De acordo com a testemunha, era comum a superlotação da casa. "Eu não sei lhe precisar quantidade, mas ela tava com bastante gente (na noite da tragédia). No momento do incêndio, depois de ter saído de dentro da boate Kiss, a depoente confirmou a intenção de entrar novamente na casa para tentar salvar o familiar. "Eu acho que com certeza (retornei) por conta do meu irmão. Eu jamais me perdoaria por voltar pra casa sem ele como eu voltei. E eu queria ter feito mais, mas não tive força", disse.  
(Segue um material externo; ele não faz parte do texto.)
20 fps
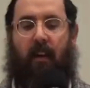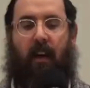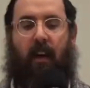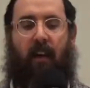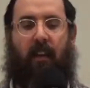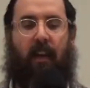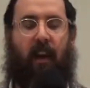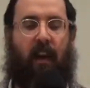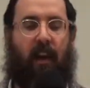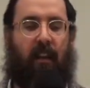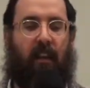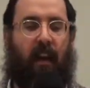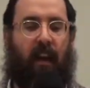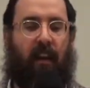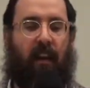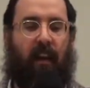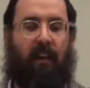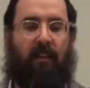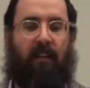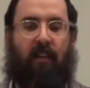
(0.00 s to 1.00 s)
And then they
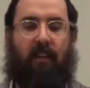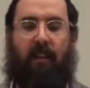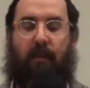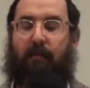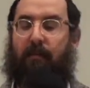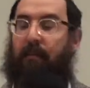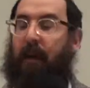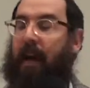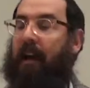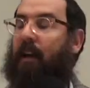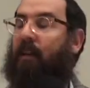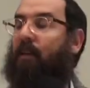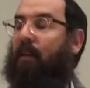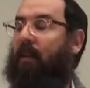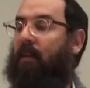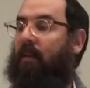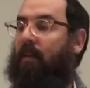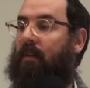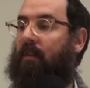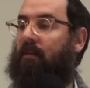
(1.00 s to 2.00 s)
get to the
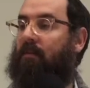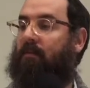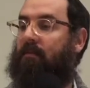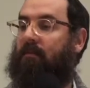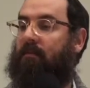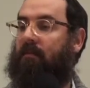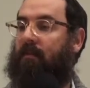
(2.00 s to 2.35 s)
banquet hall,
Segundo a vítima, eventualmente ela frequenta os mesmos lugares que o réu Luciano Bonilha. "A única pessoa que a gente tem contato (dentre os réus) é o Luciano, por trabalhar em eventos ainda. Conversamos, o tratamos como ser humano, como a gente trata todo mundo", pontuou. 

Últimas palavras do filho

O pai de Jéssica e Vinícius, Ogier Rosado, bastante emocionado, relembrou as últimas palavras do filho: "Meu filho, cuida dos teus amigos. E ele respondeu 'pode deixar'". Rosado ainda expressou indignação ao relembrar de outra tragédia. "Cinco anos depois, a mesma espuma que estava na Kiss, matou os jovens do CT do Flamengo e ela (espuma) continua sendo fabricada", disse. "Nós temos quatro réus culpados, mas temos muitos responsáveis. O sistema todo está errado neste país", completou. 

Primeiro depoente do dia

O primeiro sobrevivente a depor hoje, Emanuel Pastl, relatou não ter visto luzes de emergência, extintores e alarme de incêndio na boate. A testemunha contou que morava em Porto Alegre e aquela havia sido a primeira festa na qual ele tinha comparecido em Santa Maria, a convite do irmão, aluno na Universidade Federal do município. Conforme Pastl, eles estavam próximos do bar e da saída de emergência quando o incêndio começou. Inicialmente, acreditou ser um princípio de tumulto, mas logo percebeu a presença de fumaça cinza subindo. Antes das luzes e do som se desligarem, o grupo começou a se dirigir à porta.